» **Task to carry out**
In the copy, include no images. Reproduce the entries exactly.

(Collected data entries)

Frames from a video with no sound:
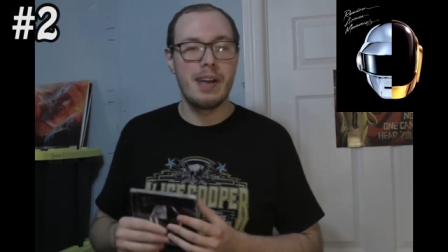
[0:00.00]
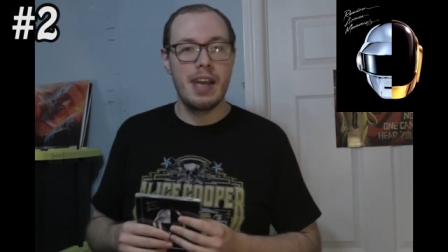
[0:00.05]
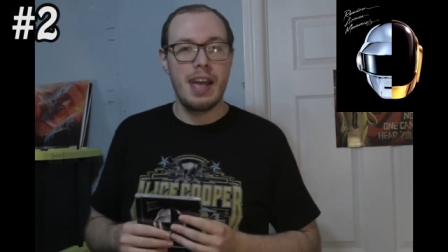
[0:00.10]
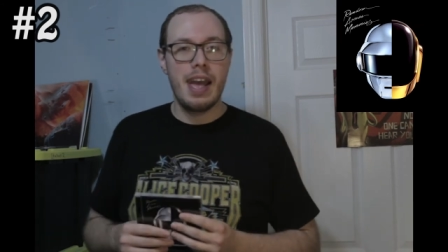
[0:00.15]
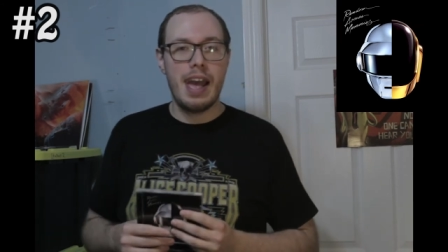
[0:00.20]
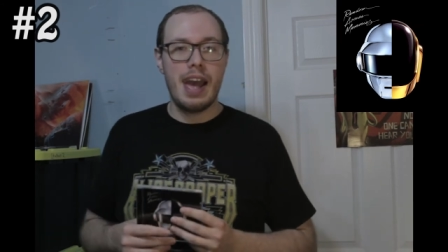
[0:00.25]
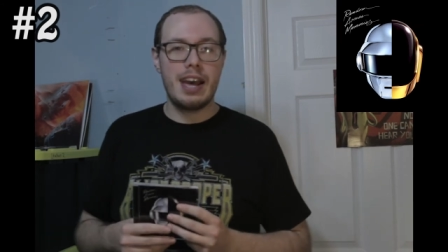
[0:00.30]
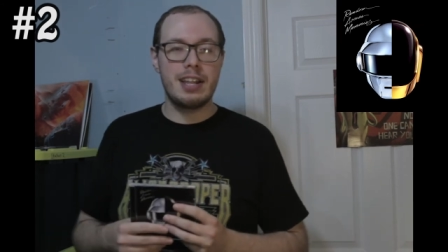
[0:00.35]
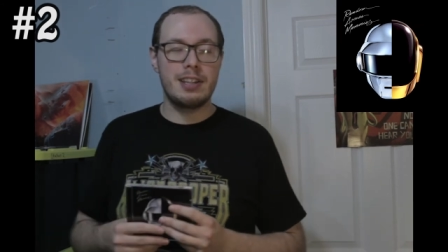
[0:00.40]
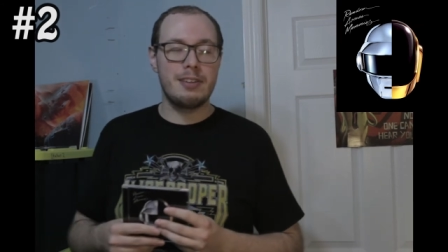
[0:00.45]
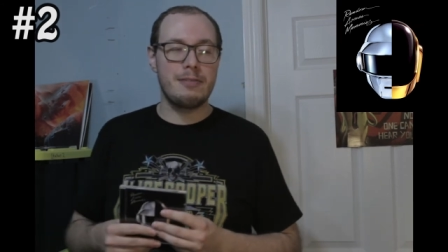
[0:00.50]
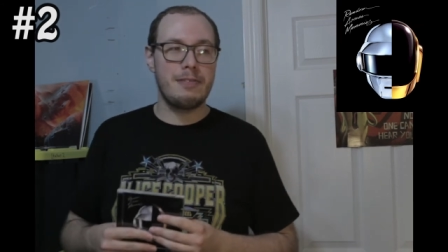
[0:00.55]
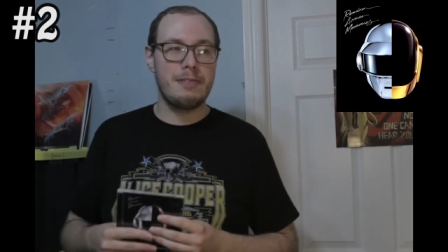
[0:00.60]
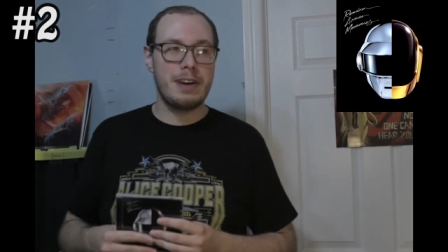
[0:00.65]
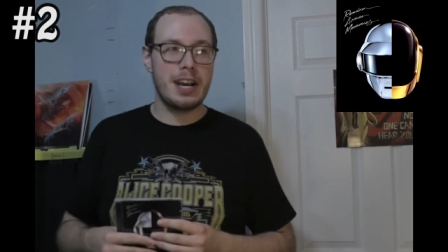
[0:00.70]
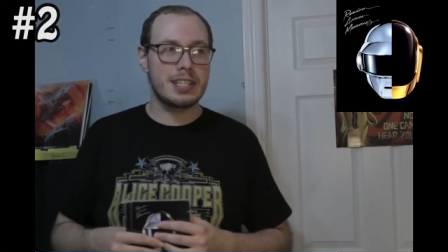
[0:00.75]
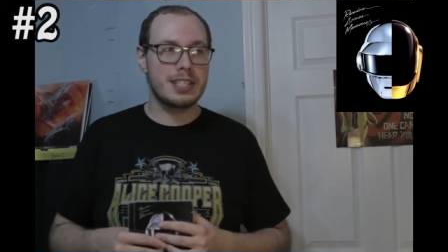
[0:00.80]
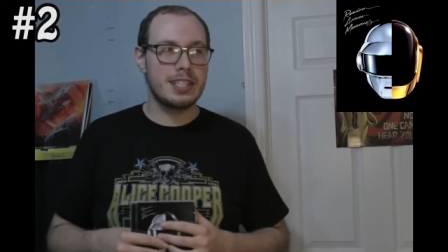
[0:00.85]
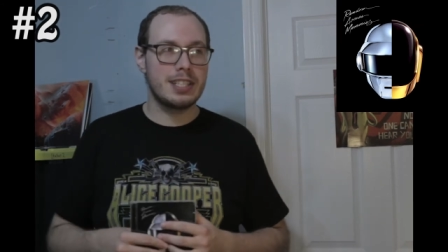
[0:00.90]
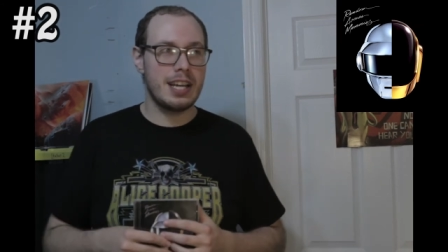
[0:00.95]
and the
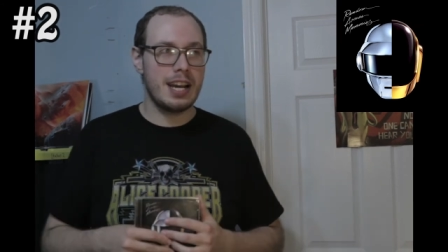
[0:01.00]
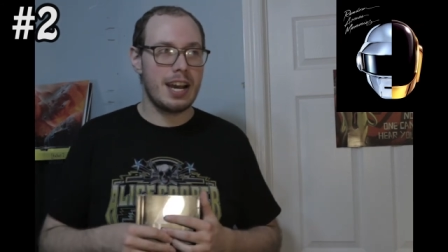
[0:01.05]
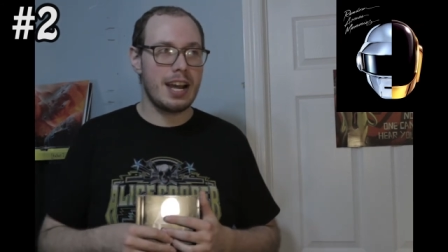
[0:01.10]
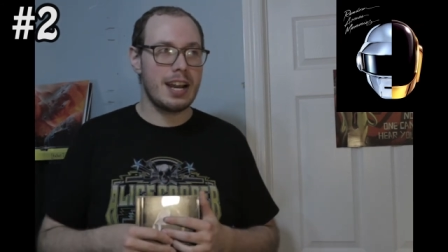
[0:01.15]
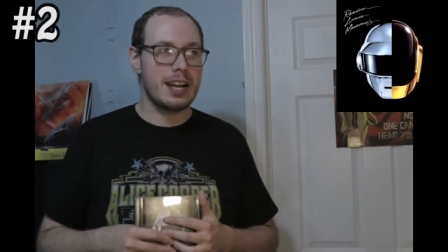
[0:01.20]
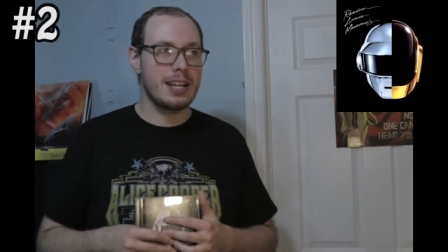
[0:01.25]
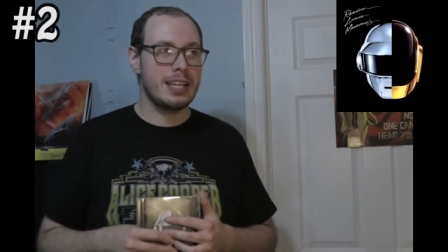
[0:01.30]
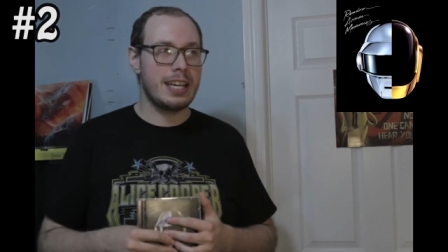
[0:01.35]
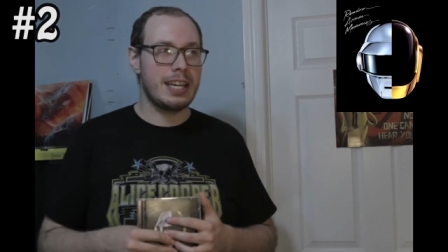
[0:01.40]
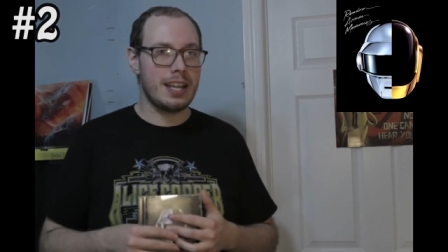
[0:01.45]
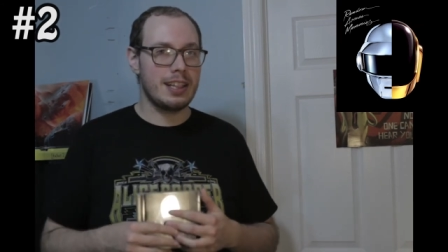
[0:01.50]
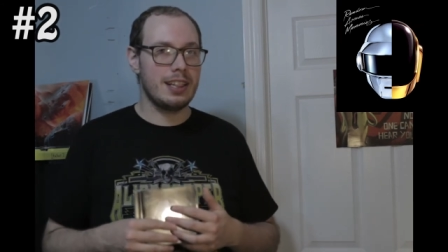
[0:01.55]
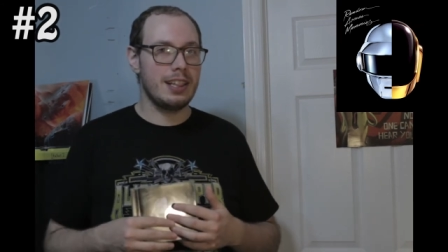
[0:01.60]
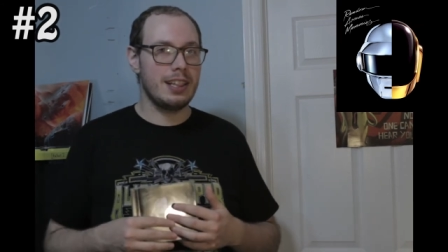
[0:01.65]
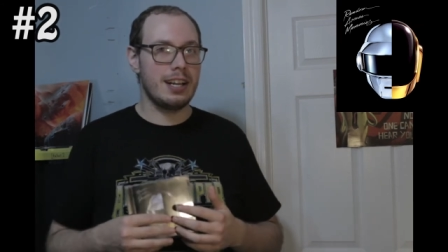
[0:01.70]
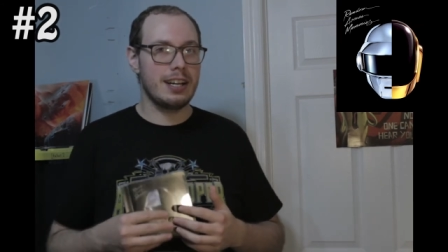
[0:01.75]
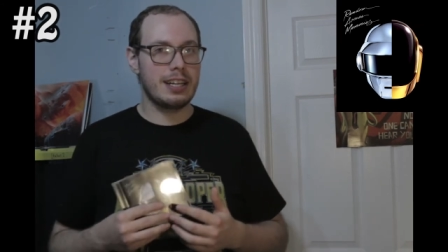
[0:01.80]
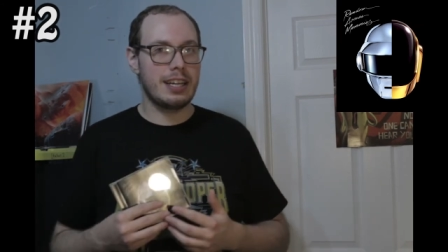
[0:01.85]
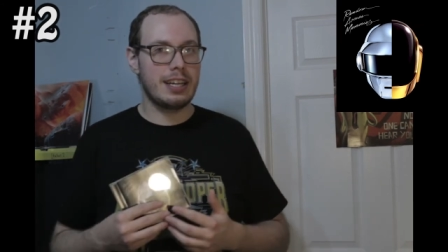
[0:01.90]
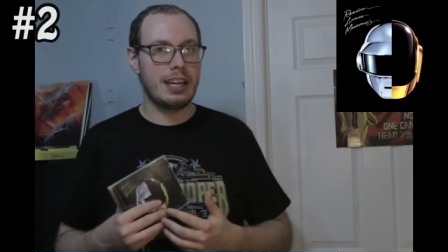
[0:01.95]
fact that Get
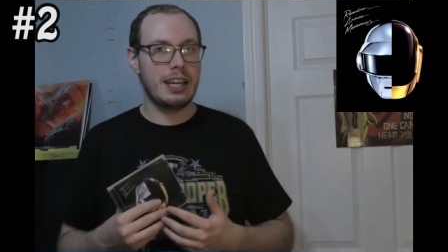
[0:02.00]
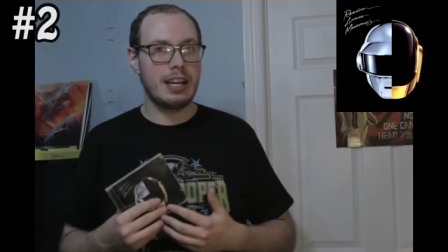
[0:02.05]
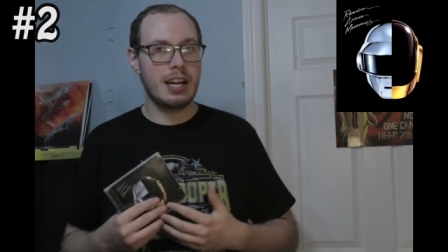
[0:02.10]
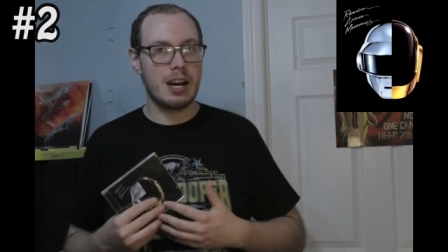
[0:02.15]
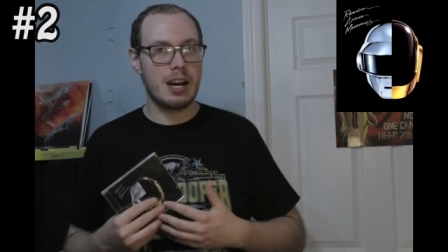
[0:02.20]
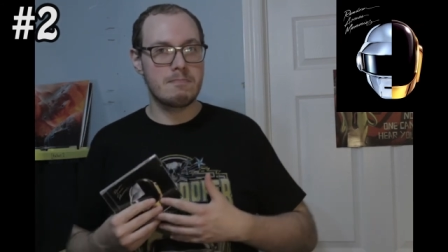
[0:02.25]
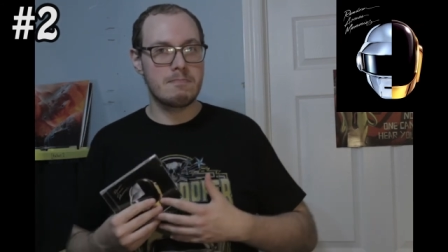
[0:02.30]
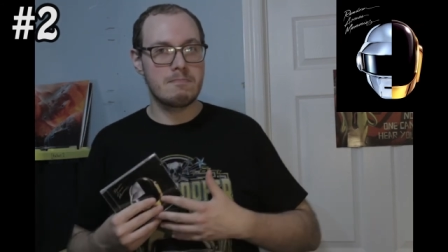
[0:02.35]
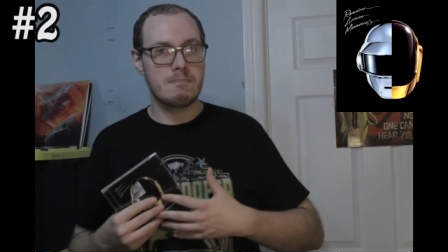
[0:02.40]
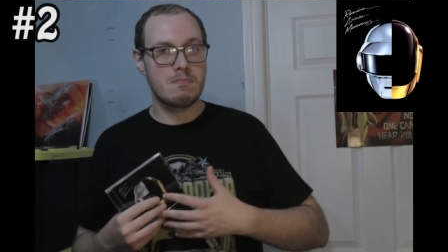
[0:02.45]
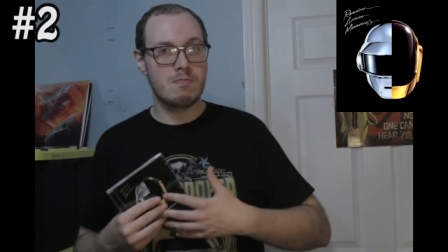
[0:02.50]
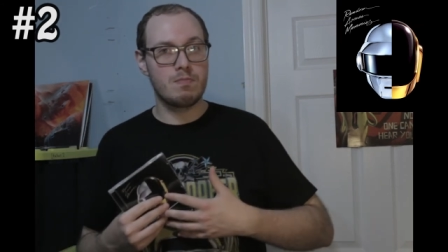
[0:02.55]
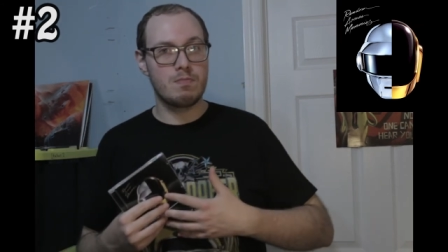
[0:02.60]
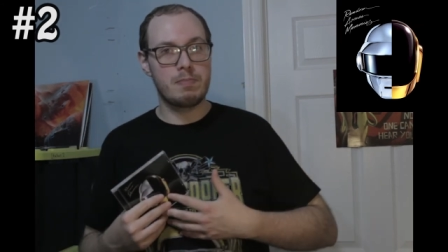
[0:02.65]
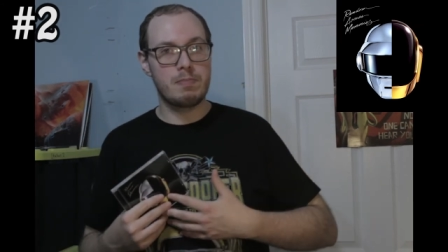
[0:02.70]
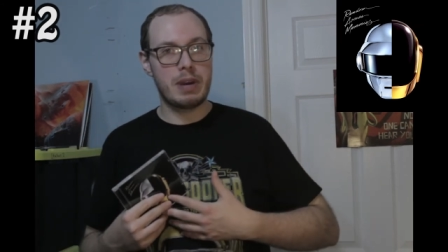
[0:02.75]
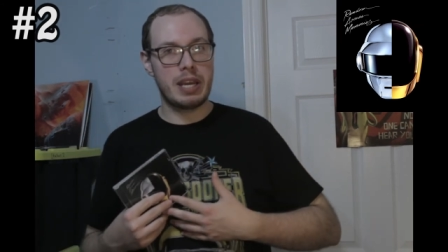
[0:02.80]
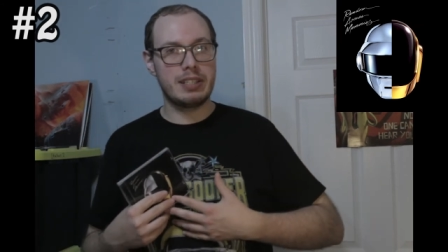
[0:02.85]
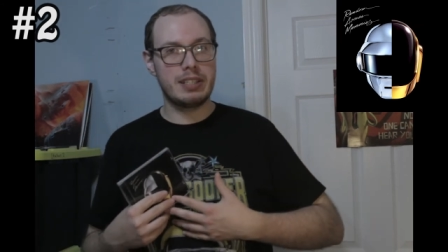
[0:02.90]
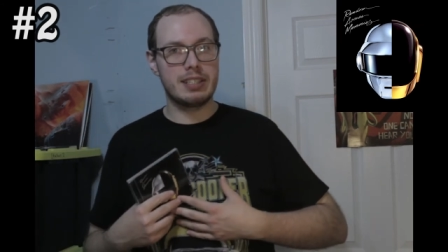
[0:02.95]
Lucky got
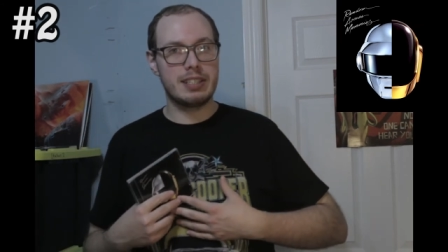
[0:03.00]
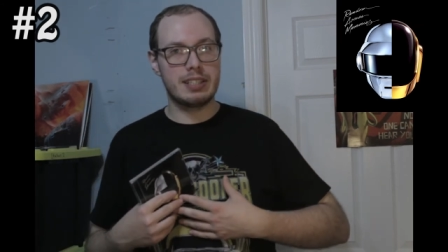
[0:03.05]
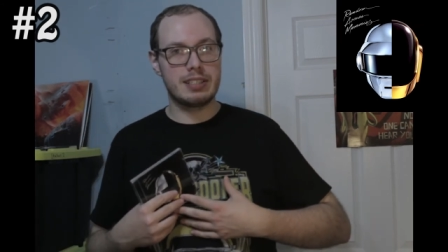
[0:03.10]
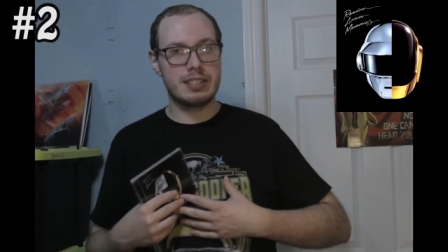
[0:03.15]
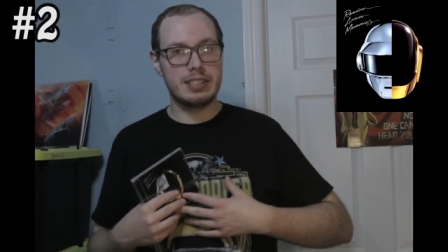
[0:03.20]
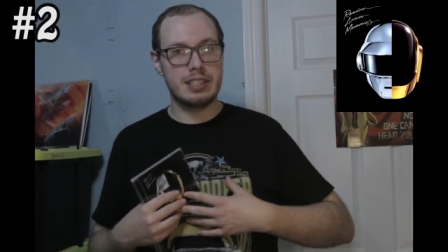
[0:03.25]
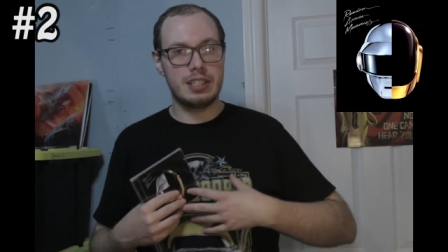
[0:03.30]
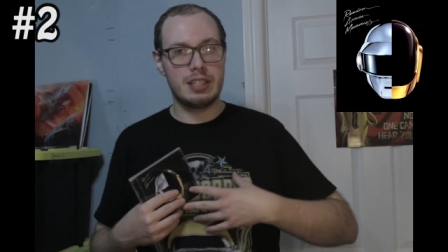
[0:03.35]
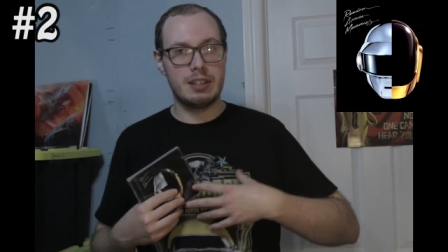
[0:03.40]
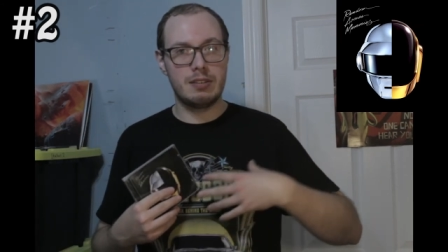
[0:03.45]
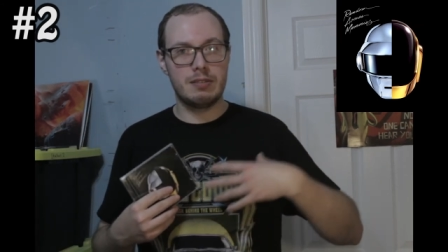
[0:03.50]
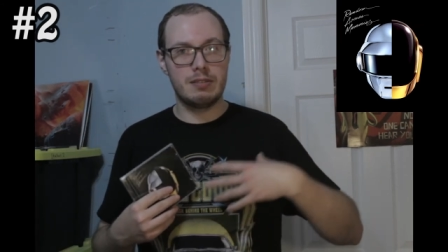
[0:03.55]
basically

» **Solution to this task**
Frames from a video with no sound:
[0:00.00]
[0:00.05]
[0:00.10]
[0:00.15]
[0:00.20]
[0:00.25]
[0:00.30]
[0:00.35]
[0:00.40]
[0:00.45]
[0:00.50]
[0:00.55]
[0:00.60]
[0:00.65]
[0:00.70]
[0:00.75]
[0:00.80]
[0:00.85]
[0:00.90]
[0:00.95]
and the
[0:01.00]
[0:01.05]
[0:01.10]
[0:01.15]
[0:01.20]
[0:01.25]
[0:01.30]
[0:01.35]
[0:01.40]
[0:01.45]
[0:01.50]
[0:01.55]
[0:01.60]
[0:01.65]
[0:01.70]
[0:01.75]
[0:01.80]
[0:01.85]
[0:01.90]
[0:01.95]
fact that Get
[0:02.00]
[0:02.05]
[0:02.10]
[0:02.15]
[0:02.20]
[0:02.25]
[0:02.30]
[0:02.35]
[0:02.40]
[0:02.45]
[0:02.50]
[0:02.55]
[0:02.60]
[0:02.65]
[0:02.70]
[0:02.75]
[0:02.80]
[0:02.85]
[0:02.90]
[0:02.95]
Lucky got
[0:03.00]
[0:03.05]
[0:03.10]
[0:03.15]
[0:03.20]
[0:03.25]
[0:03.30]
[0:03.35]
[0:03.40]
[0:03.45]
[0:03.50]
[0:03.55]
basically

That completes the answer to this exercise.